Sie stammen aus Südamerika, weisen viele Merkmale großer Papageien auf und sind doch im Vergleich mini: Sperlingspapageien werden nur bis zu etwa 15 Zentimeter groß und bis zu 34 Gramm schwer, sind neugierig und vorwitzig.

Die häufig gehaltenen Blaugenick-Sperlingspapageien (auch bekannt als Blaunacken) leuchten schon von Weitem in den herrlichsten Grün- und Blautönen. Der Nordwesten Perus und das Tiefland von Ecuador sind ihre Heimat; in privater Haltung sollte dem natürlichen Umfeld der Vögel Rechnung getragen werden. Sperlingspapageien lieben es, alles zu erkunden und zu benagen. Zur Ausstattung des Käfigs und des Zimmers, in dem die aktiven Flieger unterwegs sind, gehören Naturäste, Baumrinden, Hanfseile, Schwingschaukeln und allerhand mehr, was zur Abwechslung beiträgt.

 

Sperlingspapageien sollten immer mindestens zu zweit gehalten werden – am besten Männchen und Weibchen, allerdings keine Geschwisterpaare, denn das führt spätestens nach einem Jahr zu Problemen, wenn die Tiere geschlechtsreif werden.
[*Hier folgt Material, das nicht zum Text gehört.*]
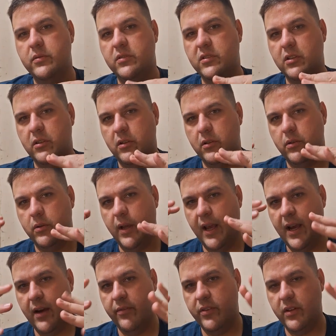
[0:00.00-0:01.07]
to
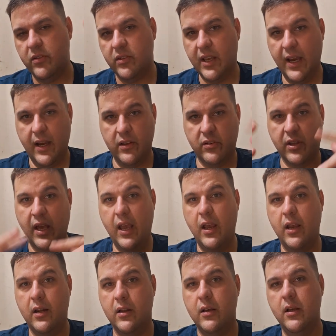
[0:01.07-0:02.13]
have this
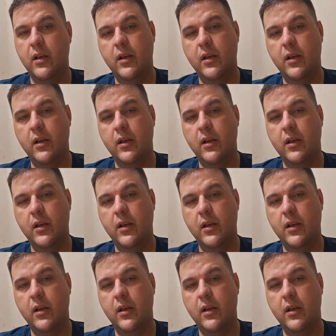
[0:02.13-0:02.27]
cascade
Die Haltung mindestens zweier Vögel bedeutet außerdem, dass der Besitzer etwas mehr Geduld bei der Zähmung braucht – dennoch können natürlich auch Sperlingspapageien handzahm werden. „Reden“ hingegen werden sie nicht, darin unterscheiden sie sich von Artgenossen wie Graupapageien. Stattdessen schnattern und brummeln sie leise oder pfeifen (das manchmal durchaus sehr laut!).

 

Wer sich für die Haltung von Sperlingspapageien interessiert, sollte wissen, dass sie bis zu 20 Jahre alt werden können. Sie sind einfach zu pflegen, wenn einige Besonderheiten beachtet werden. So lassen sich die Tiere nicht gemeinsam mit anderen Vögeln wie Wellen- oder Nymphensittichen halten. Ihnen gegenüber werden sie häufig aggressiv und verteidigen hartnäckig ihr Revier.

 

Außerdem futtern Sperlingspapageien mit Vorliebe fettige Sonnenblumenkerne, was ihnen jedoch auf Dauer gar nicht guttut. Haben sie die Wahl, lassen sie nämlich alle anderen Samen sowie Obst und Mineralien liegen und ernähren sich in der Folge zu einseitig. Geeignetes Grundfutter ist deshalb fettärmeres Neophemenfutter, also Futter für Grassittiche, jedoch ohne Sonnenblumenkerne. Diese können stattdessen ab und zu in geringen Mengen als „Leckerli“ gegeben werden – das vereinfacht auch die Zähmung.